-- SOURCE RECORDS follows --

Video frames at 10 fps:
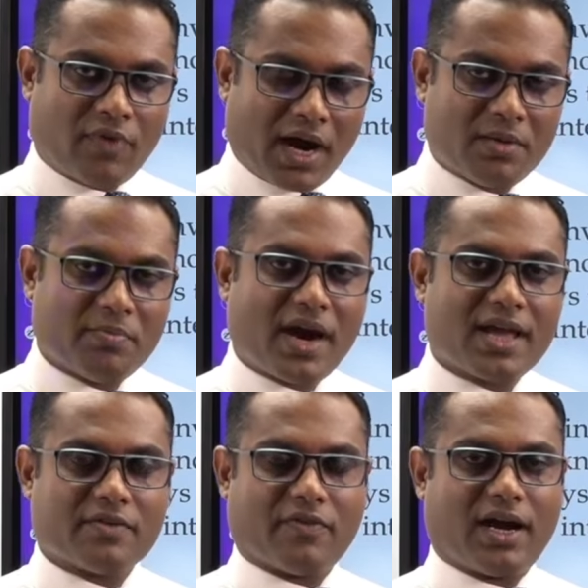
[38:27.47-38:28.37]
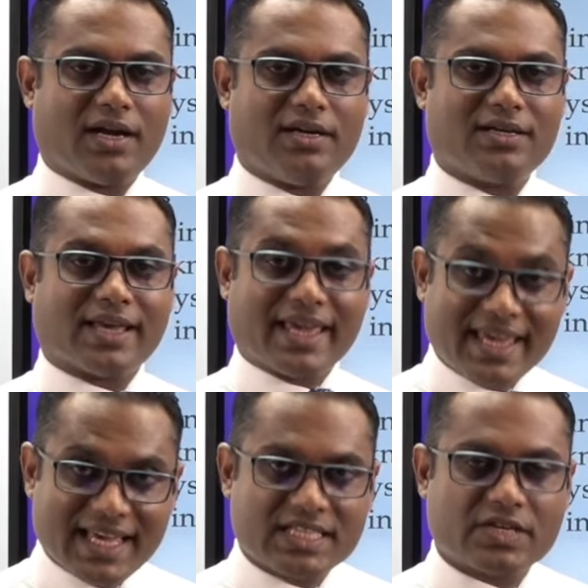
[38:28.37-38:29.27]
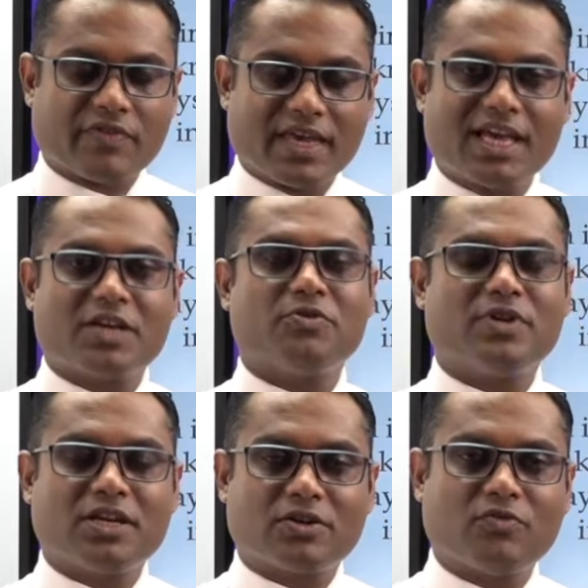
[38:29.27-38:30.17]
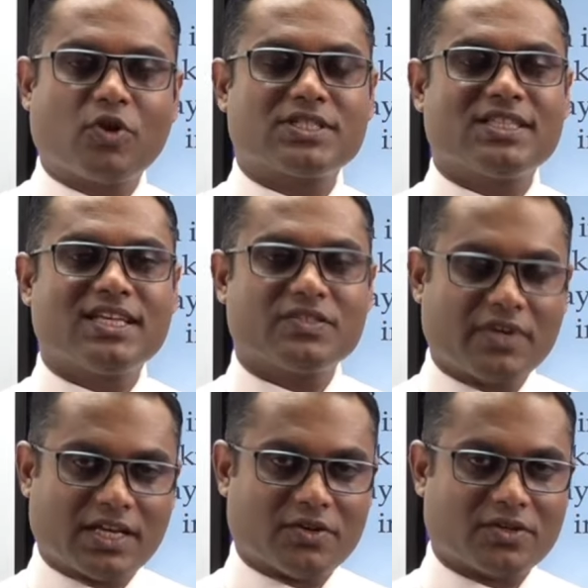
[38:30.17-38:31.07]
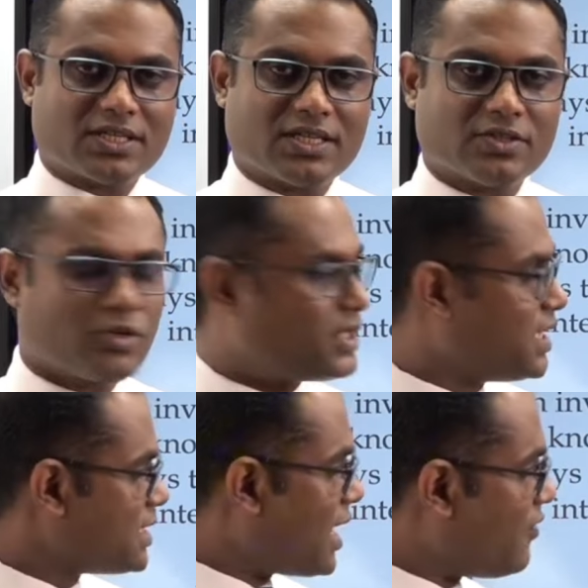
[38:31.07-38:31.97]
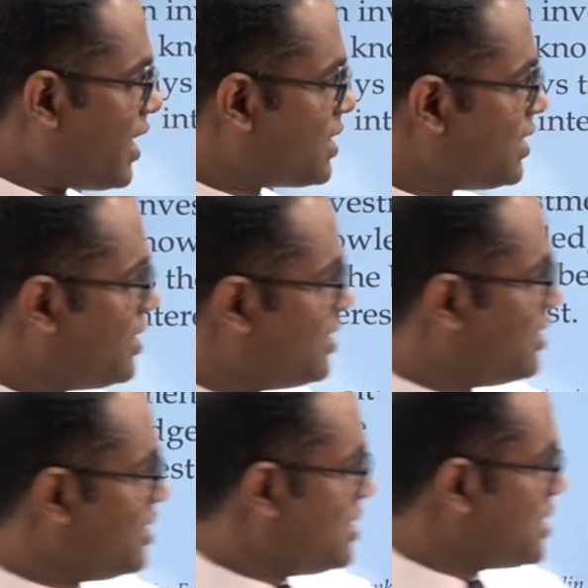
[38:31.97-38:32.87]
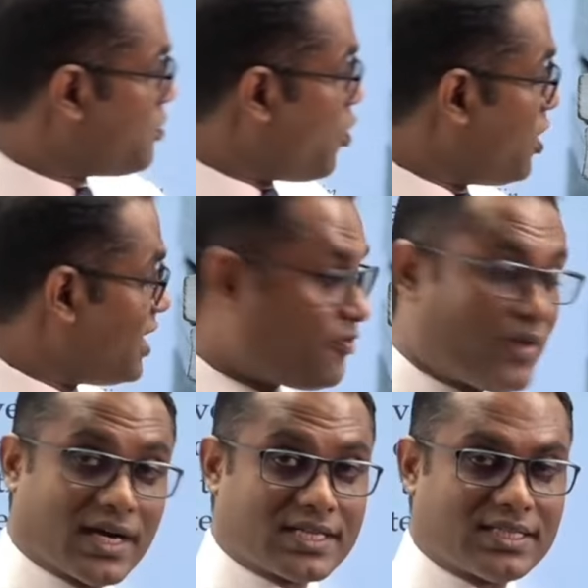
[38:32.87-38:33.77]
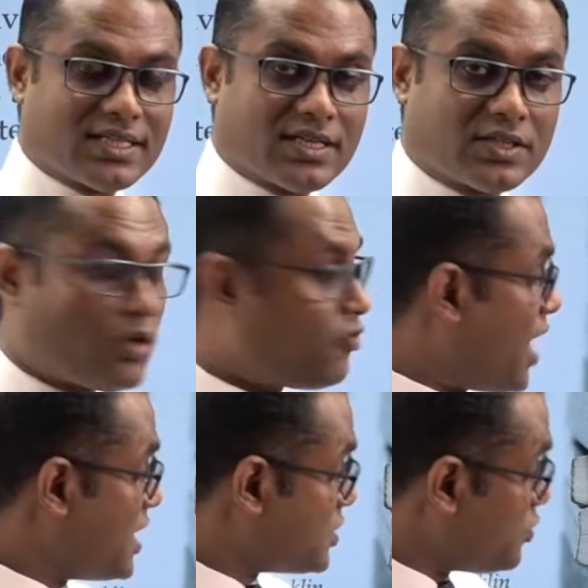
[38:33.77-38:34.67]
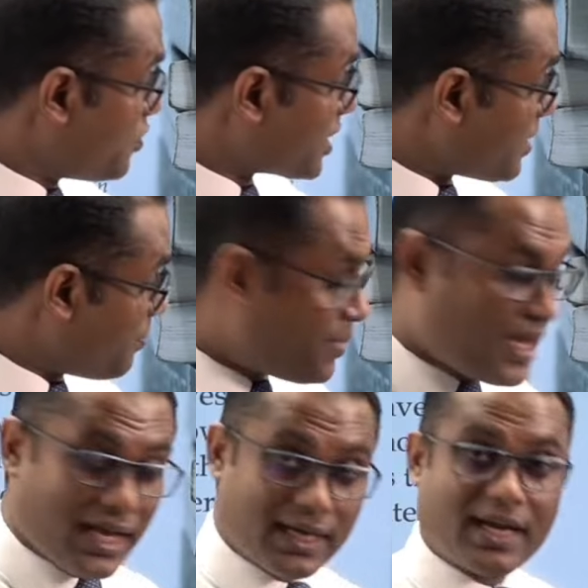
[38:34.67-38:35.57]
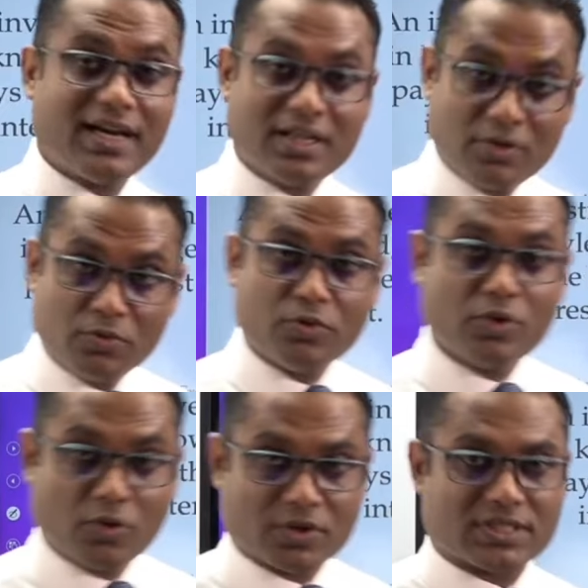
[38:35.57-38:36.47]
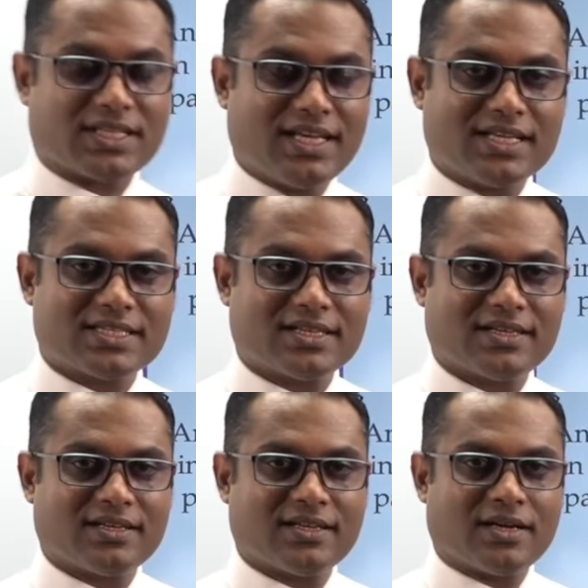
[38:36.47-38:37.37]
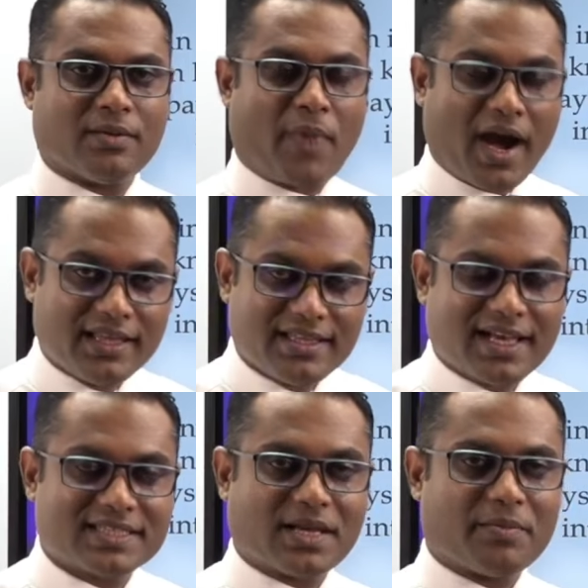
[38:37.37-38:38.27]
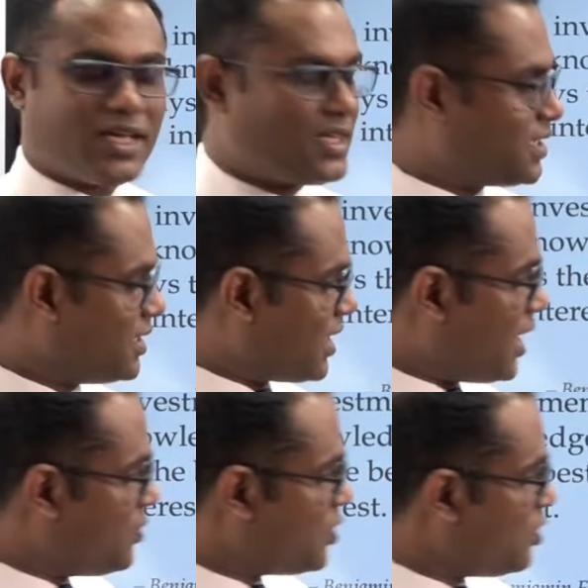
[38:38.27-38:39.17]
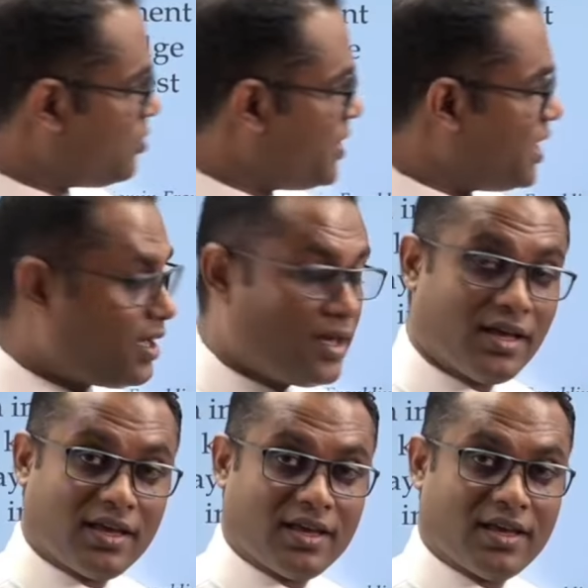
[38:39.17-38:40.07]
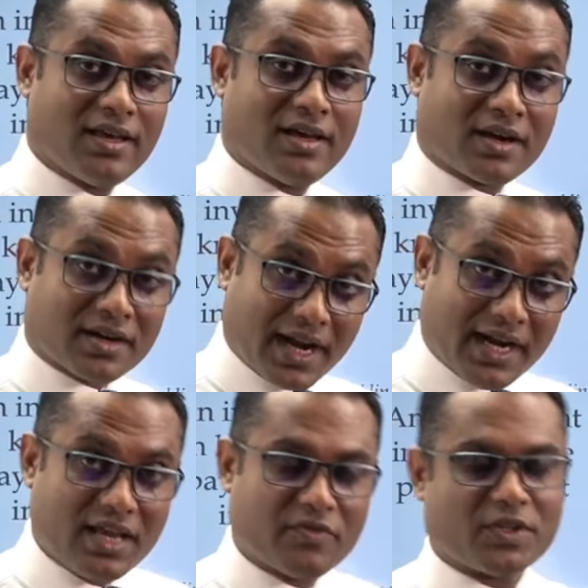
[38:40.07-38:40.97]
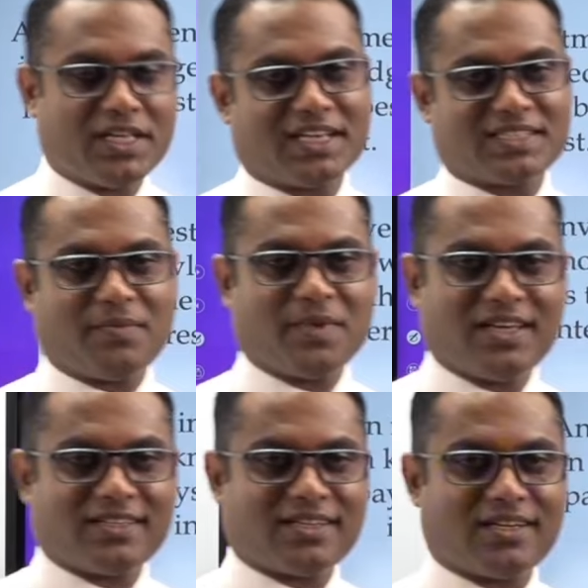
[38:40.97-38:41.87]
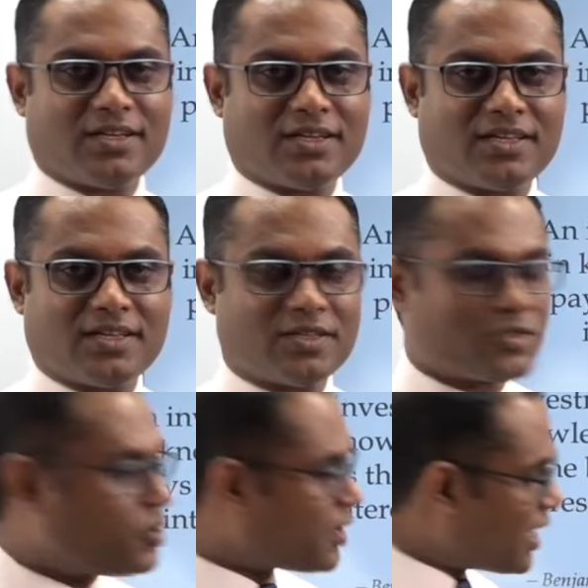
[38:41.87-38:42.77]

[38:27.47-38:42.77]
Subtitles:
One by one, each week you need to watch these videos. So, these are what? Small efforts. So, once you repeatedly do those things, by the examination time, you will be ready for the examination. So, you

-- SOURCE RECORDS concluded --

## PROBLEM
Begin with the line containing "[38:38.27-38:39.17]", stop at the last line of the records above, and copy every line in between exactly, both ends included, with no pictures.

## SOLUTION BELOW
[38:38.27-38:39.17]
[38:39.17-38:40.07]
[38:40.07-38:40.97]
[38:40.97-38:41.87]
[38:41.87-38:42.77]

[38:27.47-38:42.77]
Subtitles:
One by one, each week you need to watch these videos. So, these are what? Small efforts. So, once you repeatedly do those things, by the examination time, you will be ready for the examination. So, you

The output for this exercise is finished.